Supplied material →
********************

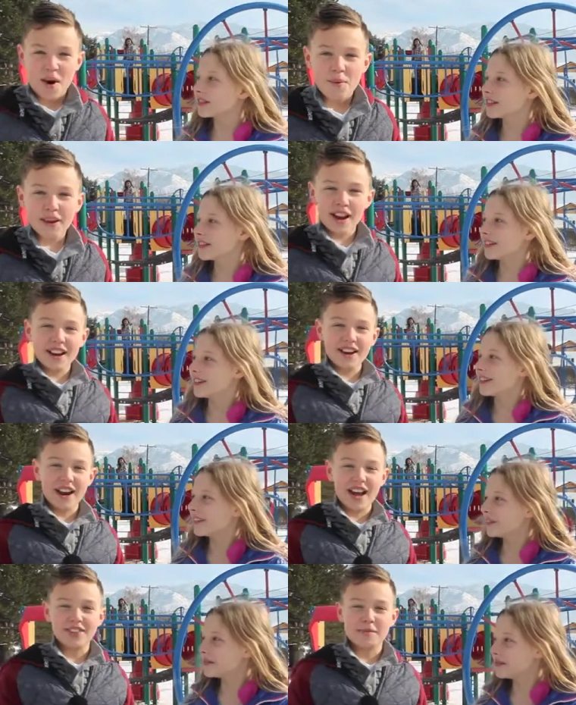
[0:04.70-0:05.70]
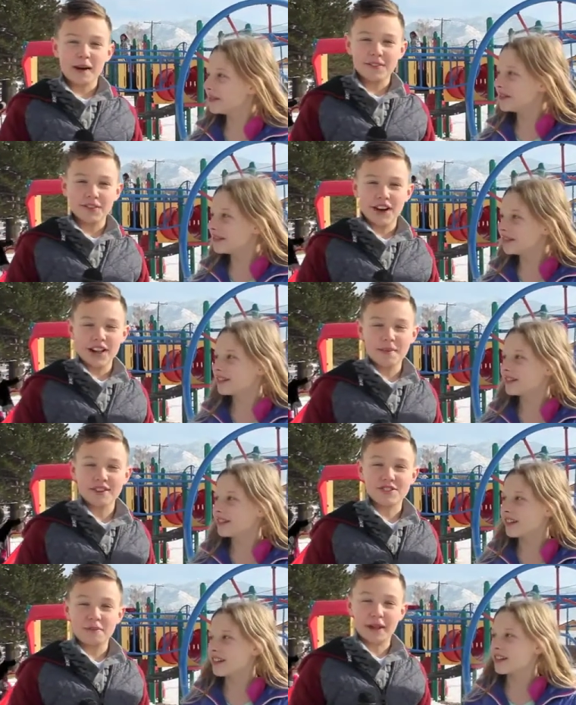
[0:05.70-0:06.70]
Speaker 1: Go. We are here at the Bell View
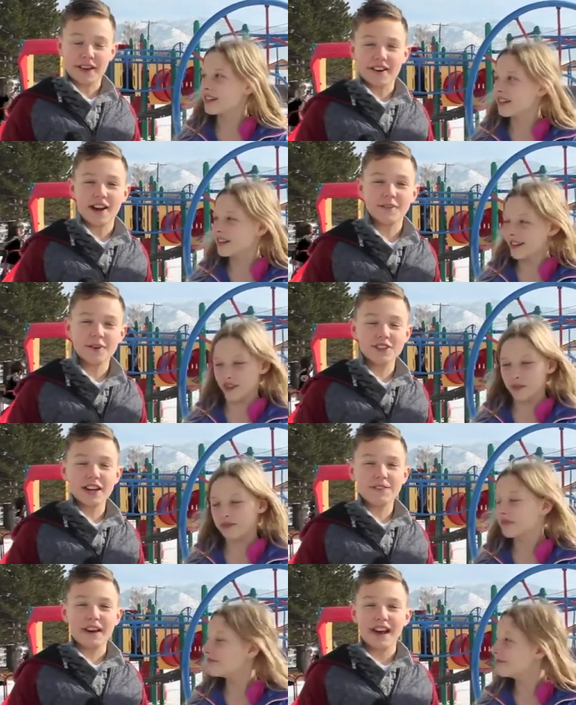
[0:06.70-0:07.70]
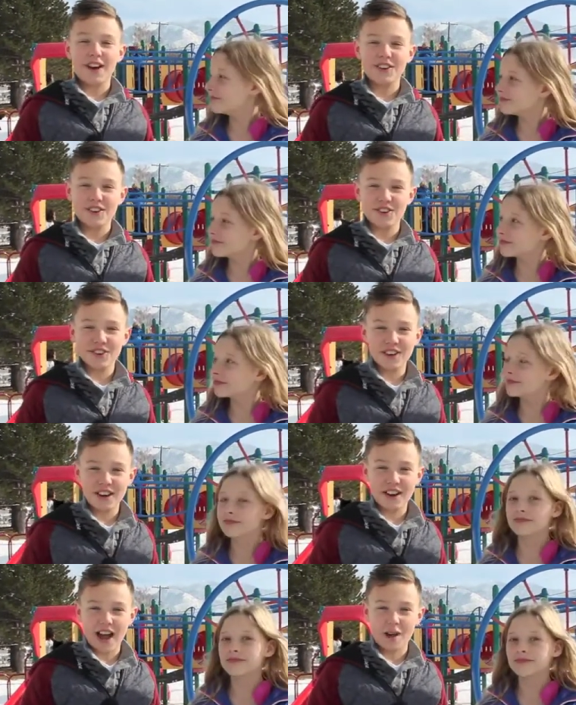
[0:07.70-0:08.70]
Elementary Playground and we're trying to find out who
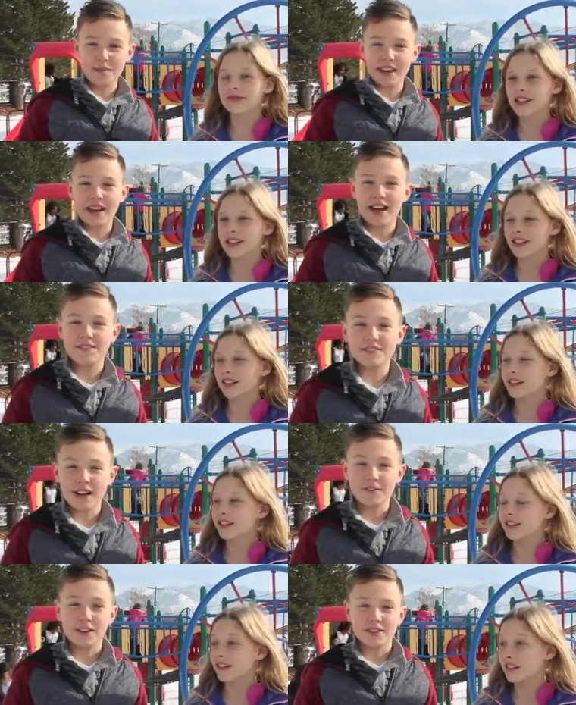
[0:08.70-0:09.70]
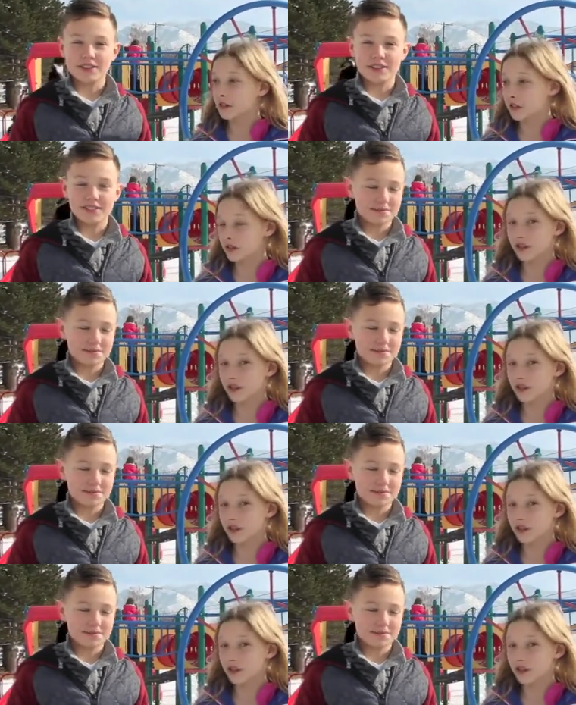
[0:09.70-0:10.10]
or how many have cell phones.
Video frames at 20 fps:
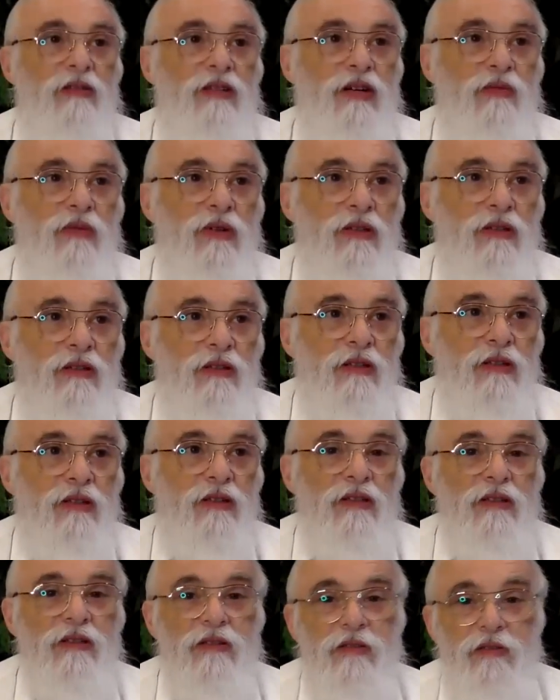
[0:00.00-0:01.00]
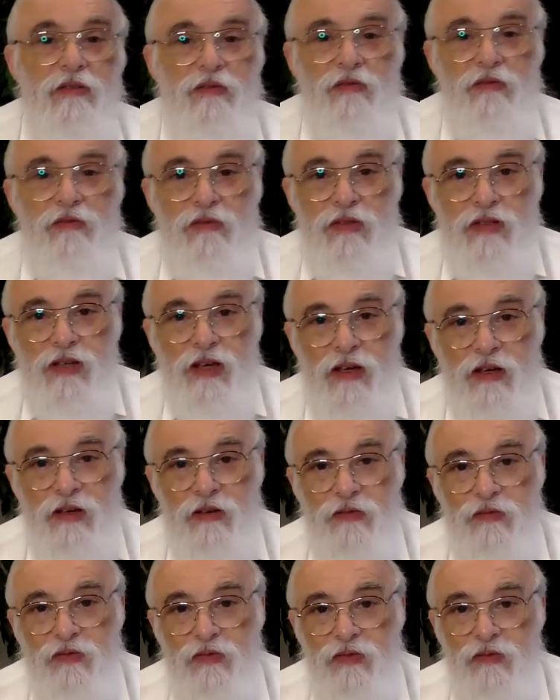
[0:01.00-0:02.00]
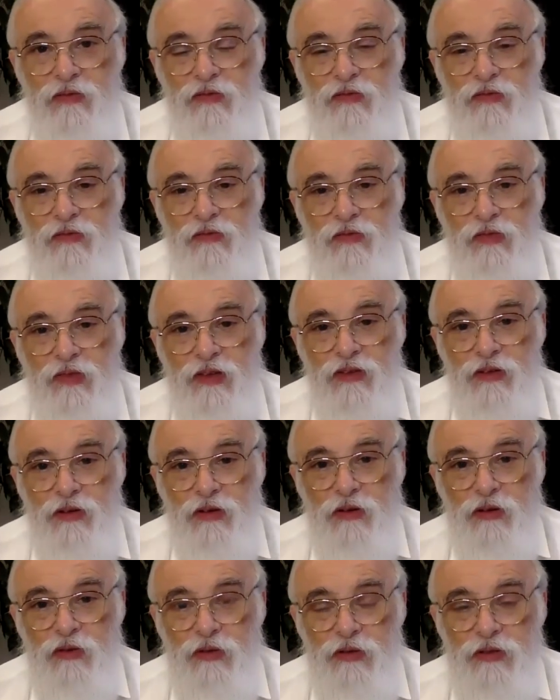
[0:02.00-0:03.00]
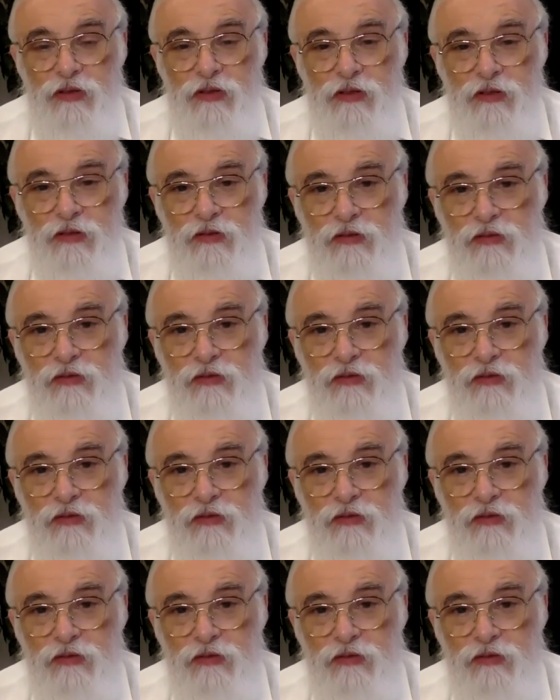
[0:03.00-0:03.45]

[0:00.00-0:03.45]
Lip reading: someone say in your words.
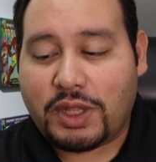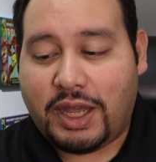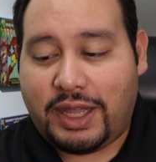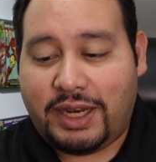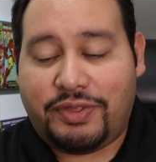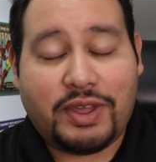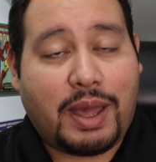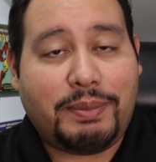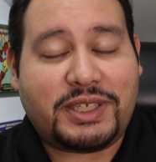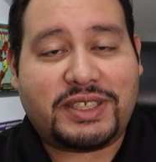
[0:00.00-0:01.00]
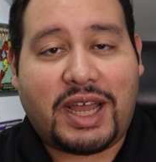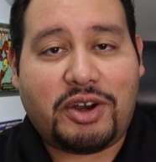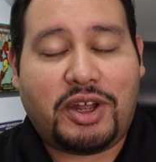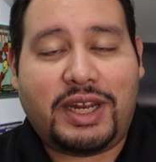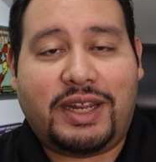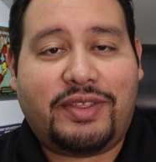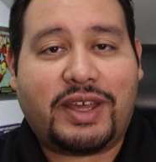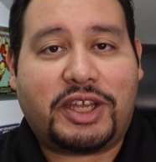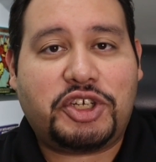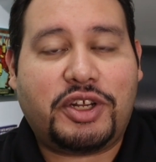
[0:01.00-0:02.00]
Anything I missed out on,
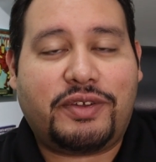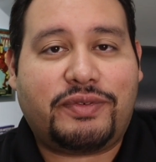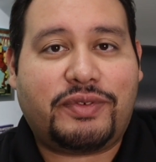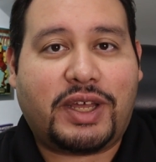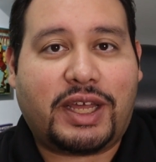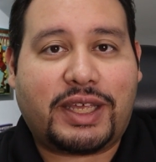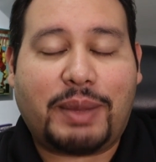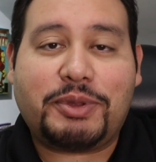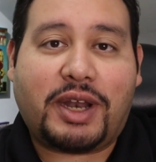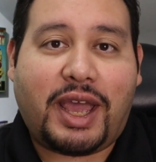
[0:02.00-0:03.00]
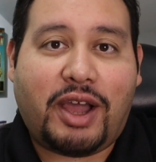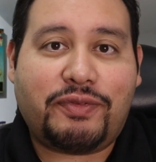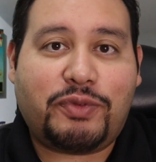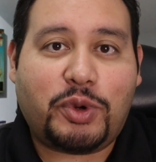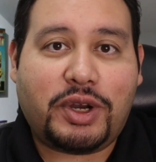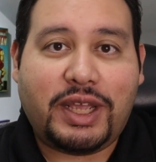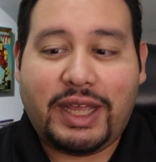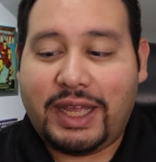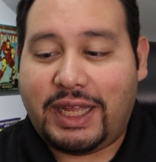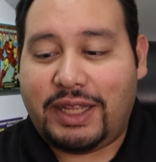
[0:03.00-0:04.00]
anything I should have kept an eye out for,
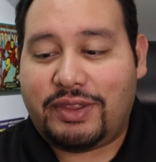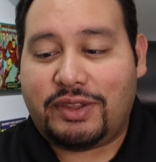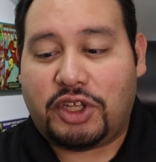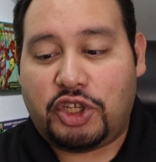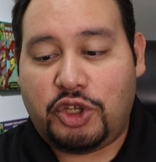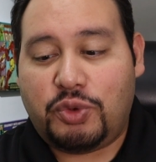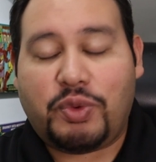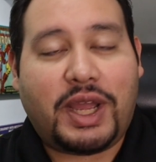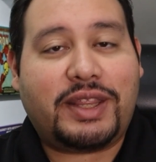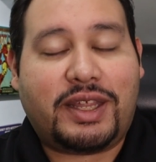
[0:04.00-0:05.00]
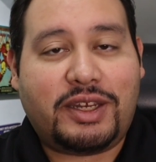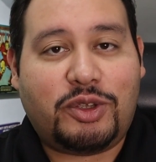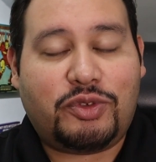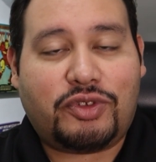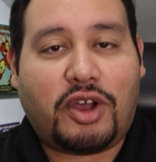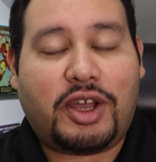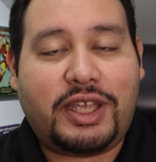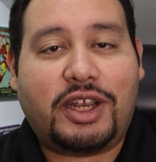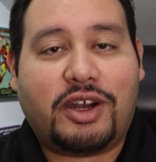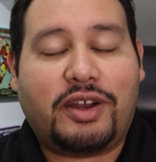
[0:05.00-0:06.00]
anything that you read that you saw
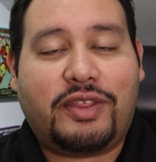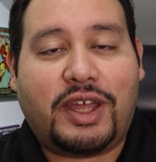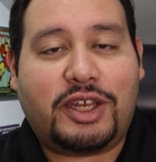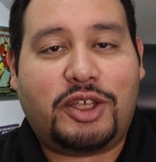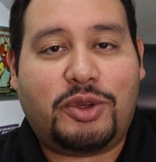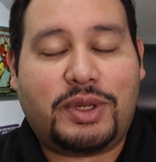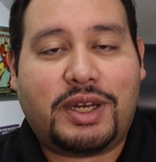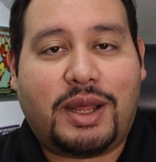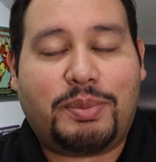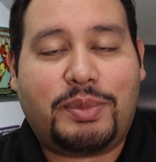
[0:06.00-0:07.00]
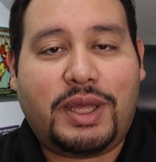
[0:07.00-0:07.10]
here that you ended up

********************

Activity →
Without including any picture, reproduce all of the material exactly.

Result for this exercise →
[0:04.70-0:05.70]
[0:05.70-0:06.70]
Speaker 1: Go. We are here at the Bell View
[0:06.70-0:07.70]
[0:07.70-0:08.70]
Elementary Playground and we're trying to find out who
[0:08.70-0:09.70]
[0:09.70-0:10.10]
or how many have cell phones.
Video frames at 20 fps:
[0:00.00-0:01.00]
[0:01.00-0:02.00]
[0:02.00-0:03.00]
[0:03.00-0:03.45]

[0:00.00-0:03.45]
Lip reading: someone say in your words.
[0:00.00-0:01.00]
[0:01.00-0:02.00]
Anything I missed out on,
[0:02.00-0:03.00]
[0:03.00-0:04.00]
anything I should have kept an eye out for,
[0:04.00-0:05.00]
[0:05.00-0:06.00]
anything that you read that you saw
[0:06.00-0:07.00]
[0:07.00-0:07.10]
here that you ended up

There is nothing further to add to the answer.